Dangerous Operation Classification Specification

This document defines a standard classification system for dangerous operations in MCP-AQL adapters. Danger levels enable automatic lockdown of high-risk actions, consistent confirmation requirements, and trust-based per

Support documentDraft1.0.0-draft2026-04-15

Source: spec/docs/adapter/danger-levels.md

Version: 1.0.0-draft Status: Draft Last Updated: 2026-04-15

Abstract

This document defines a standard classification system for dangerous operations in MCP-AQL adapters.

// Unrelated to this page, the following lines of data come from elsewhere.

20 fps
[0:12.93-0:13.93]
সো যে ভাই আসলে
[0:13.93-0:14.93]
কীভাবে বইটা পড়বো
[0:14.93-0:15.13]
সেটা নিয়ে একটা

Danger levels enable automatic lockdown of high-risk actions, consistent confirmation requirements, and trust-based permission gating.


1. Overview

1.1 Purpose

MCP-AQL adapters expose operations that can have significant consequences:

  • Data modification - Creating, updating, or deleting resources
  • Irreversible actions - Operations that cannot be undone
  • Bulk operations - Actions affecting multiple resources
  • System-level changes - Configuration or access modifications

Danger levels provide a standardized framework for:

  • Risk classification - Categorize operations by potential harm
  • Confirmation requirements - Require acknowledgment for risky actions
  • Trust-based gating - Restrict operations based on adapter trust level
  • Consistent UX - Uniform handling across different adapters

1.2 Design Principles

  1. Safe by default - Operations without classification treated as potentially dangerous
  2. Explicit classification - Adapter authors declare danger levels
  3. Progressive escalation - Higher danger requires stronger safeguards
  4. Auditable decisions - All dangerous operation attempts logged

1.3 Inspiration

This specification is inspired by:

  • Claude Code's dangerous git operation handling (force push, hard reset)
  • Database permission systems (SELECT vs DELETE vs DROP)
  • Unix file permissions (read, write, execute escalation)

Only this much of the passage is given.